[Saved entries]

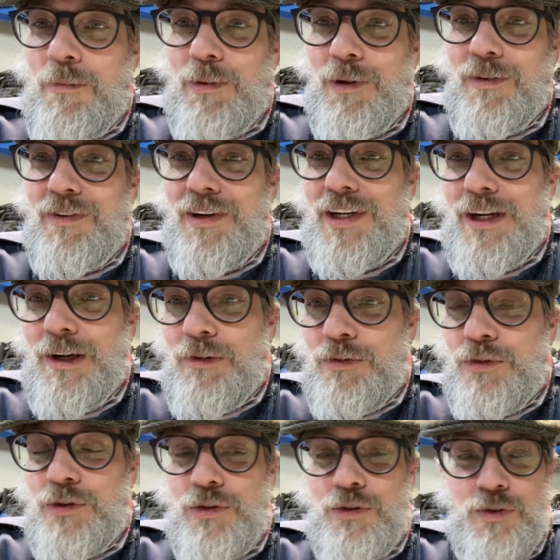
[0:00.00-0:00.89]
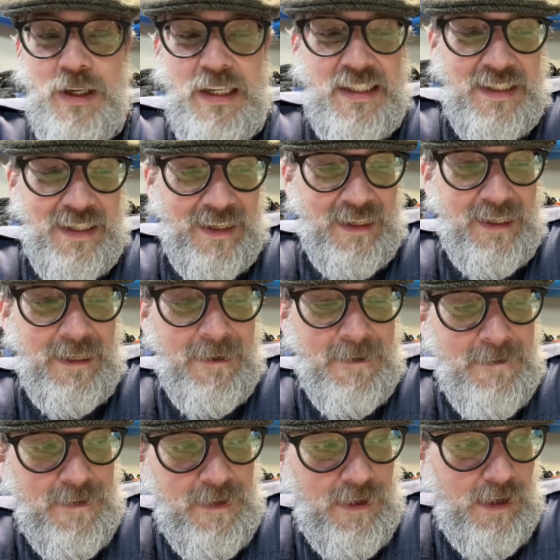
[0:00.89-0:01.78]
of videos just recently
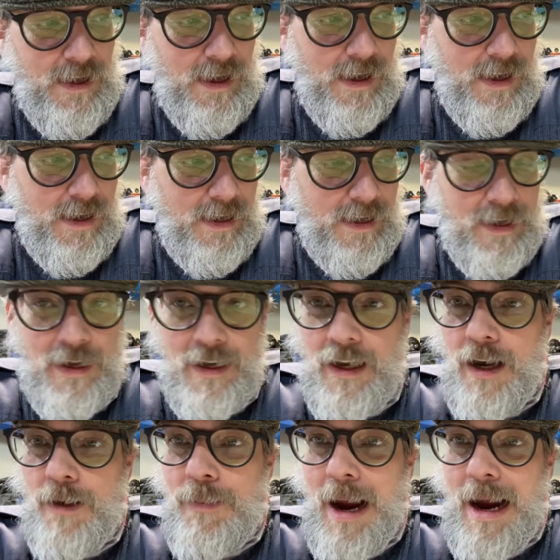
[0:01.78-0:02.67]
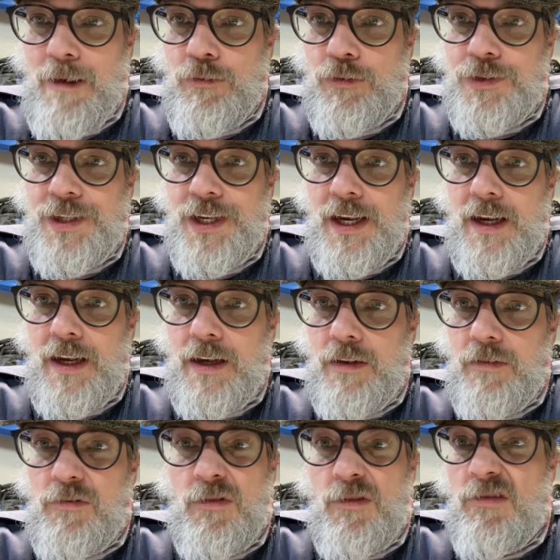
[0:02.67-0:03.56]
about
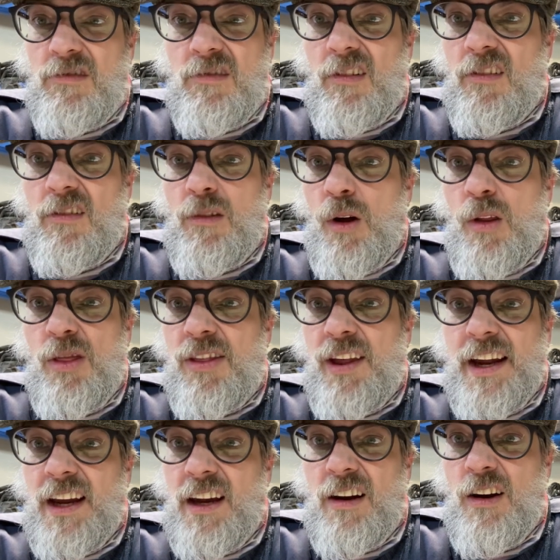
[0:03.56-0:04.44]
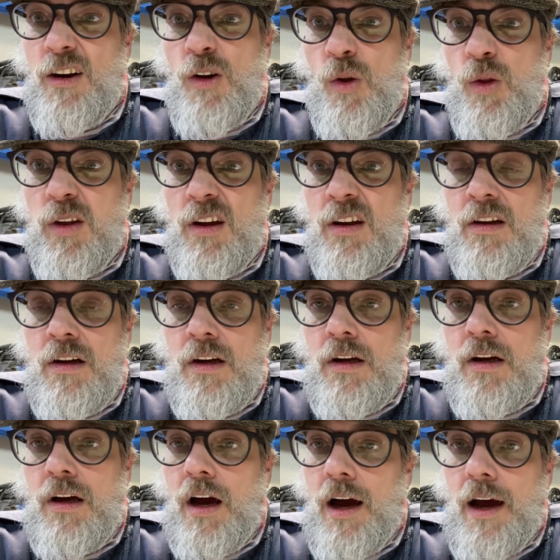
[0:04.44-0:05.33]
one thing and another.
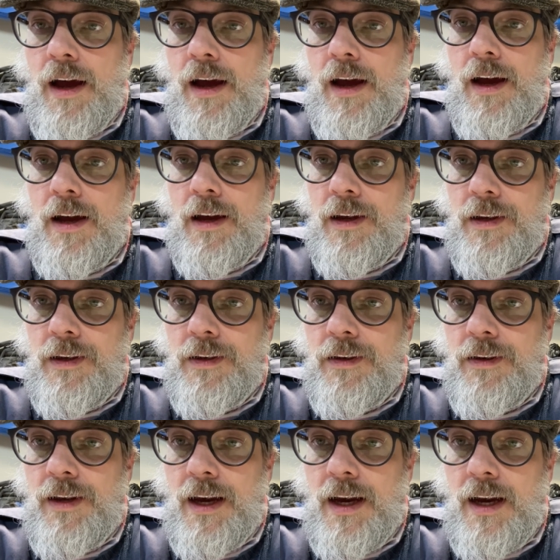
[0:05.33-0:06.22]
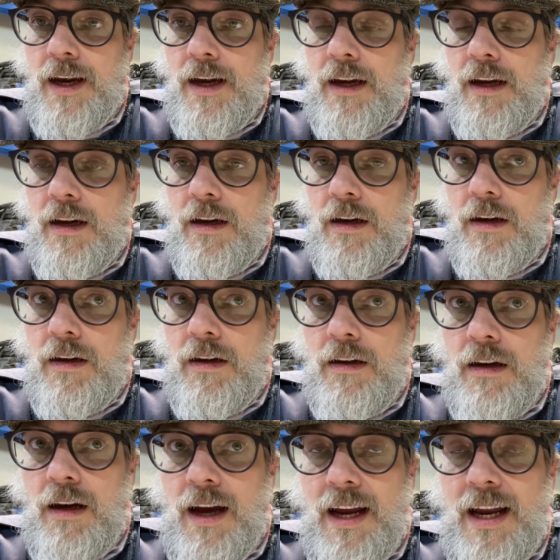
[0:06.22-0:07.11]
And I
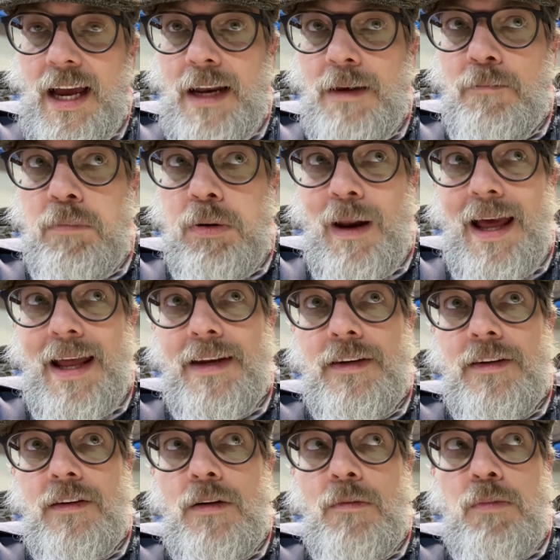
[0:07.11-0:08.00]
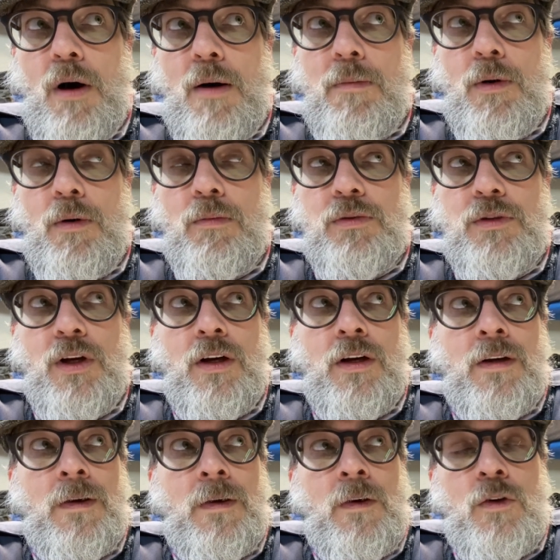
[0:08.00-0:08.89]
had planned to pop up to
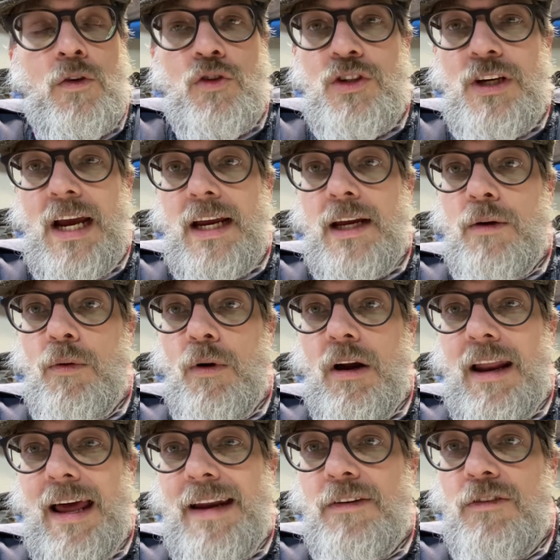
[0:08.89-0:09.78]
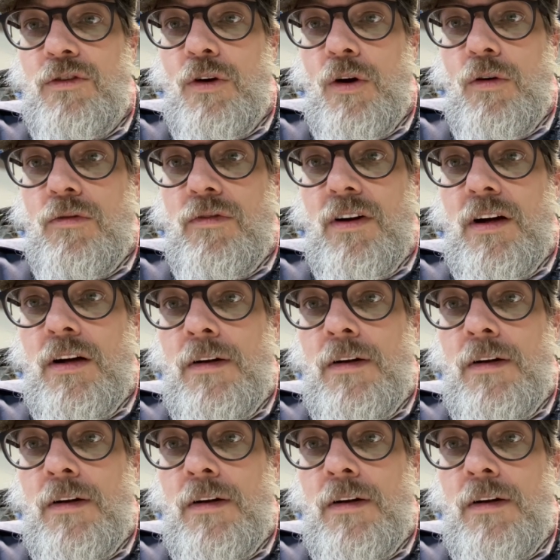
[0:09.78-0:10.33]
Jaguar Land Rover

Work to be completed:
Retype the lines starting with the one that holds "[0:03.56-0:04.44]" and ending with the last line of the data above, both included; skip the pictures.

Exercise solution:
[0:03.56-0:04.44]
[0:04.44-0:05.33]
one thing and another.
[0:05.33-0:06.22]
[0:06.22-0:07.11]
And I
[0:07.11-0:08.00]
[0:08.00-0:08.89]
had planned to pop up to
[0:08.89-0:09.78]
[0:09.78-0:10.33]
Jaguar Land Rover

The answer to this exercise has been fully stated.